Best cybersecurity books from 2020

Building Secure and Reliable Systems

Best Practices for Designing, Implementing, and Maintaining Systems

Google's site-reliability and security teams jointly write down what it actually takes to build systems that are both safe and dependable, from threat models and design reviews to rollback culture and crisis response.

Security Engineering

A Guide to Building Dependable Distributed Systems

Ross Anderson's comprehensive textbook on the design of secure systems, covering protocols, access control, side channels, economics of security, and policy.

The Hacker and the State

Cyber Attacks and the New Normal of Geopolitics

Ben Buchanan's argument that state-on-state cyber operations are not deterrence-shaped (like nuclear) but signaling-shaped: countries use cyber to shape the environment, not to threaten escalation. Builds the case from declassified incidents.

À la trace

Enquête sur les nouveaux territoires de la surveillance

An investigative map of modern surveillance — from data brokers and facial recognition to contact-tracing — charting how continuous digital tracking became normal, by a French tech journalist.

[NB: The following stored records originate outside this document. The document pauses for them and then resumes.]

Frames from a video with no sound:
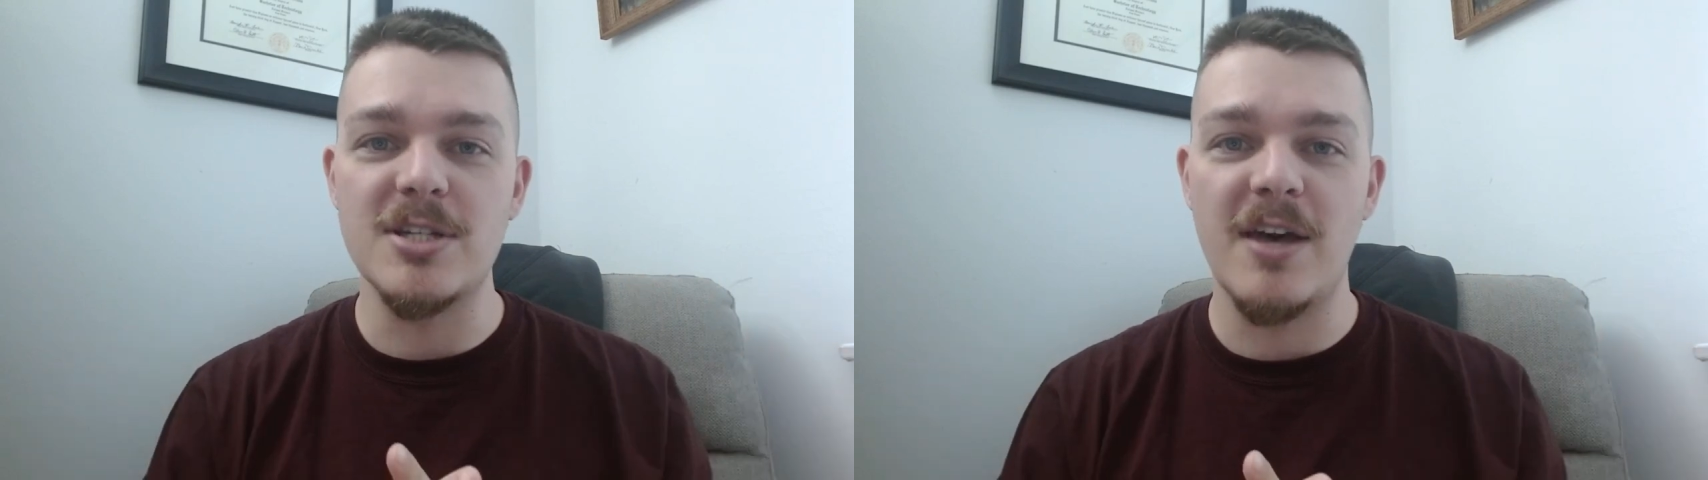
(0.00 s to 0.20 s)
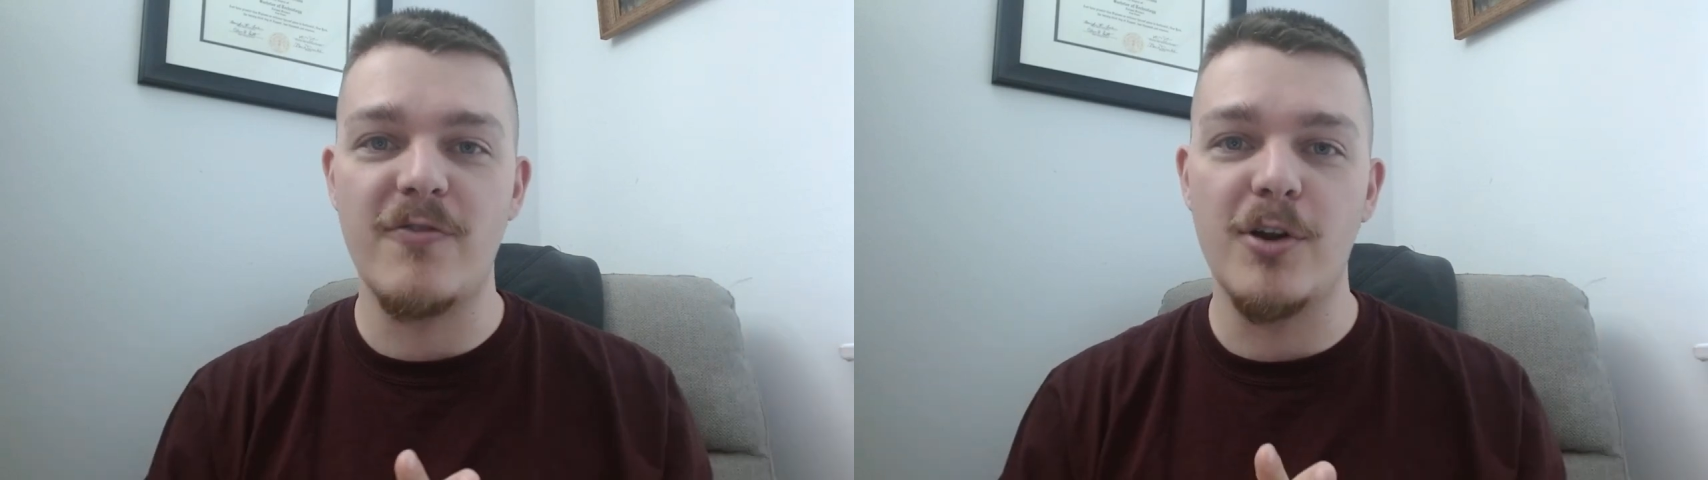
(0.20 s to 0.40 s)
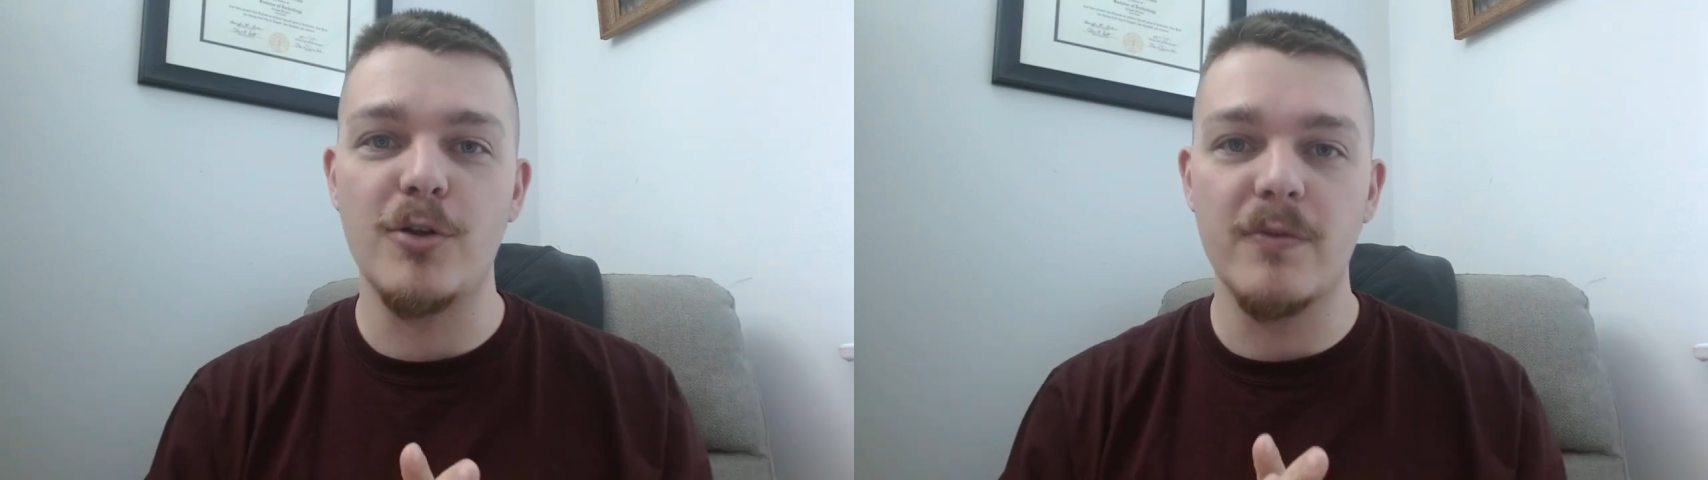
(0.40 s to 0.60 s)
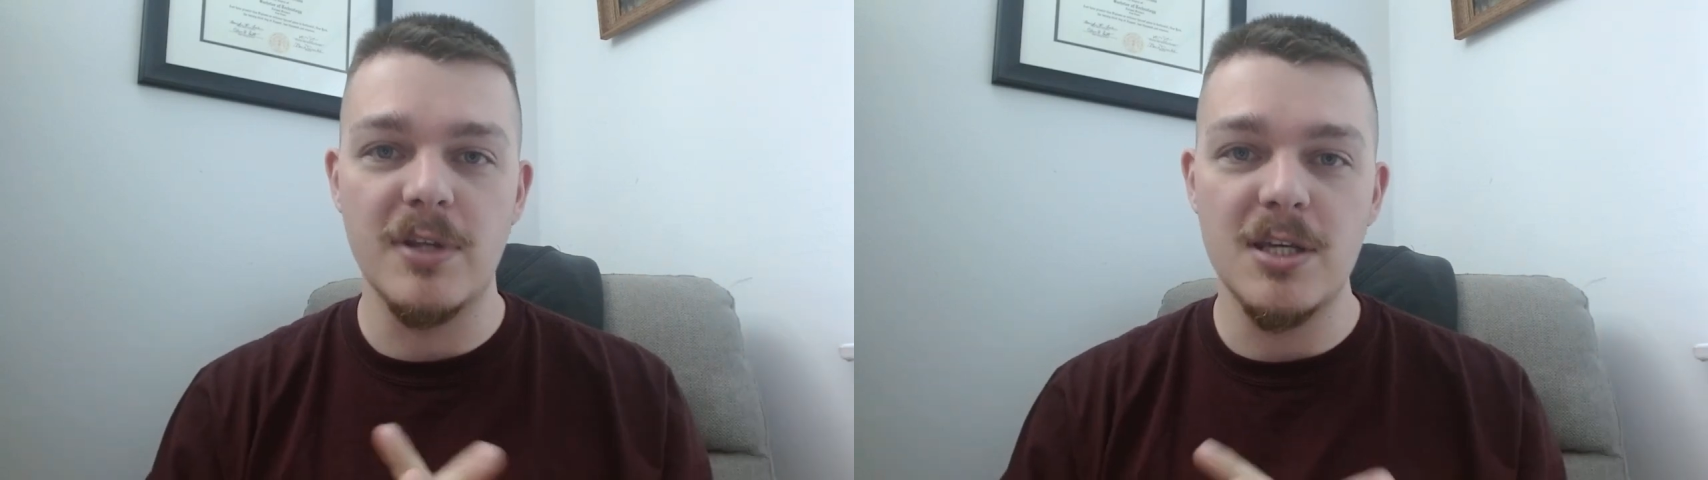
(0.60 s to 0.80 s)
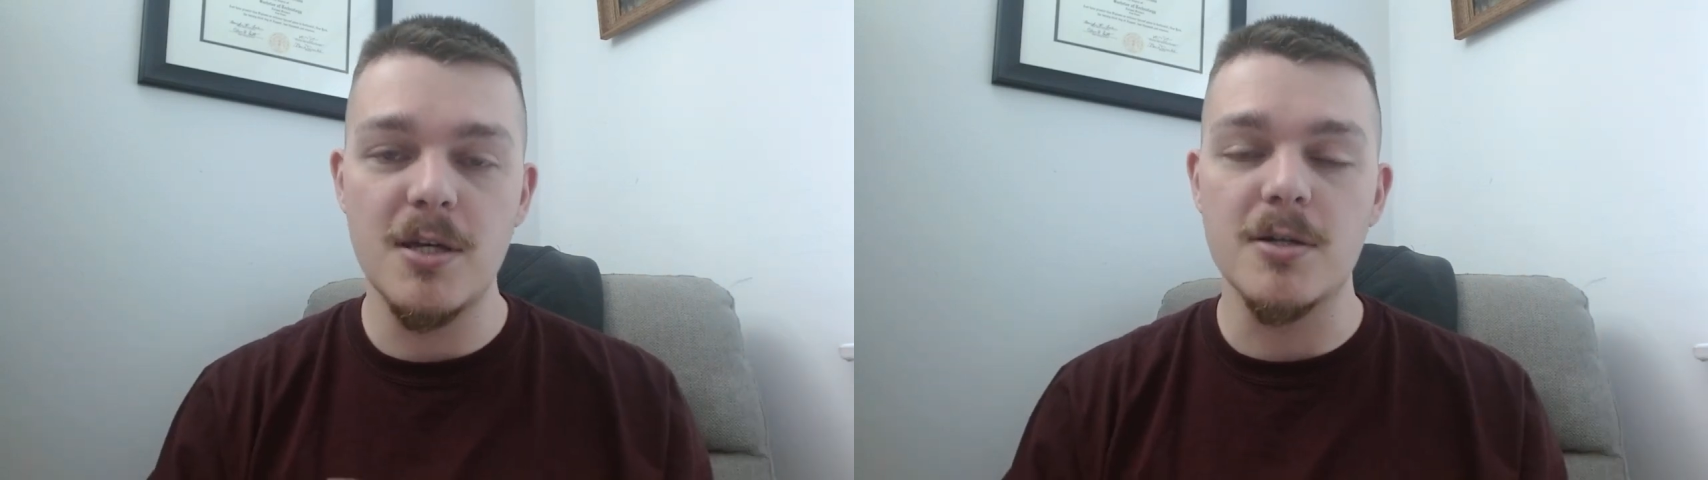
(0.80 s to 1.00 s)
of that funnel over the
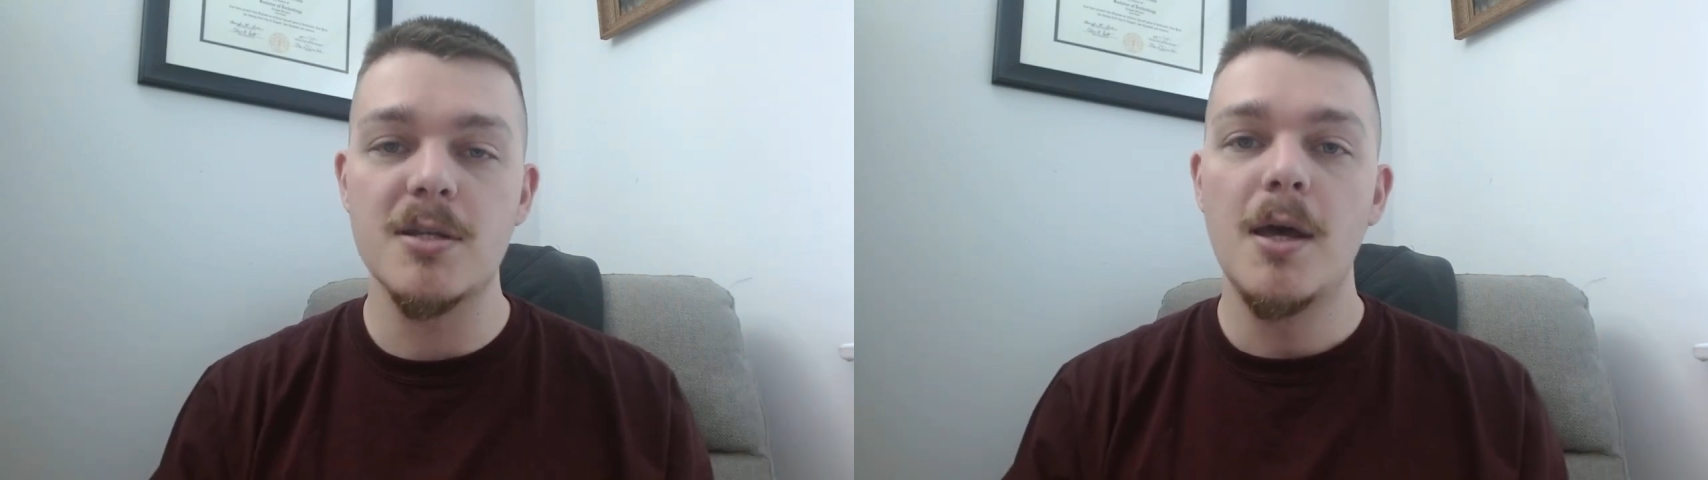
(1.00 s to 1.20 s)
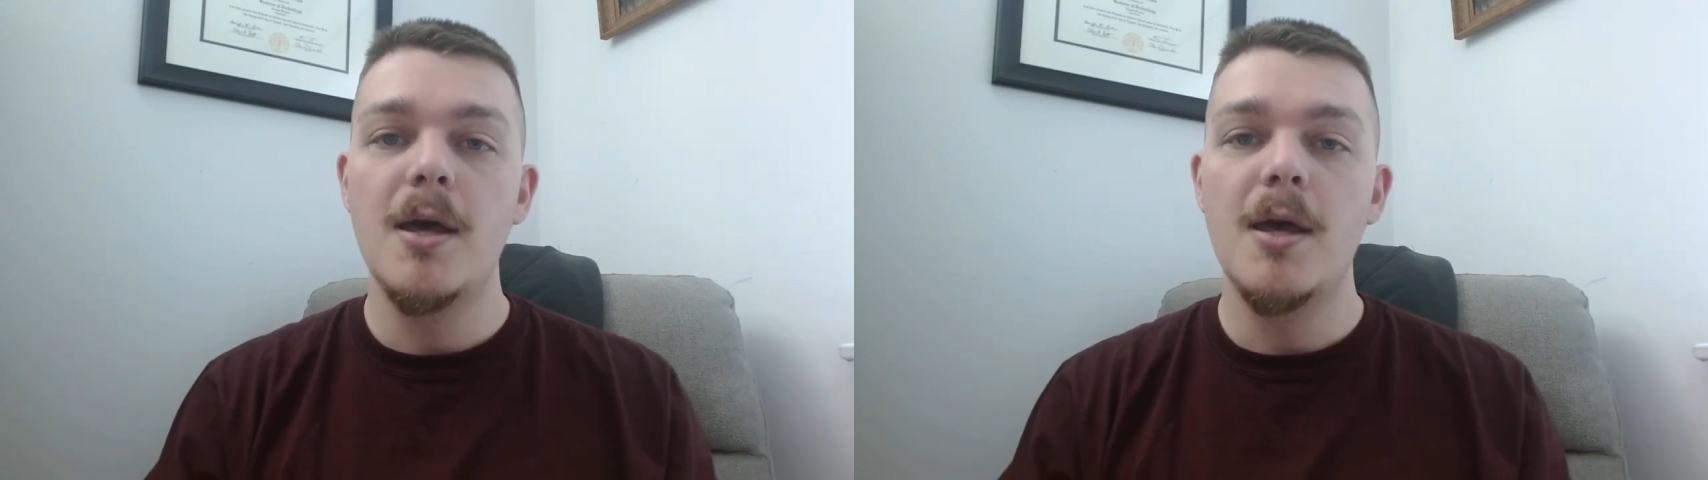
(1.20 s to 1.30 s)
years,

Alice and Bob Learn Application Security

Tanya Janca's hands-on AppSec primer covering threat modeling, secure design, secure coding, testing, deployment, and the social side of running an AppSec program — through a friendly, narrative-driven structure.

Black Hat Go

Go Programming For Hackers and Pentesters

Tom Steele, Chris Patten, and Dan Kottmann show how to use Go's networking primitives, concurrency model, and cross-compilation to write offensive tooling that runs almost anywhere.

Container Security

Fundamentals for Securing Containerized Applications

Liz Rice's first-principles introduction to how Linux containers actually work — namespaces, cgroups, capabilities, seccomp, image layering — and the security implications that fall out of those mechanics.

The Ghidra Book

The Definitive Guide

The reference manual for the NSA's open-source disassembler, written by the author of The IDA Pro Book. Exhaustive on the tool, thinner on the craft of reversing itself.

Web Security for Developers

Real Threats, Practical Defense

Malcolm McDonald's developer-side primer on the OWASP-class issues, framed around real attacks and defended with code patterns rather than vendor products.

Intelligence artificielle, cybersécurité et cyberdéfense

An academic examination of how artificial intelligence reshapes cybersecurity and cyberdefence — opportunities, threats and strategic implications — by France's most prolific cyberwar scholar.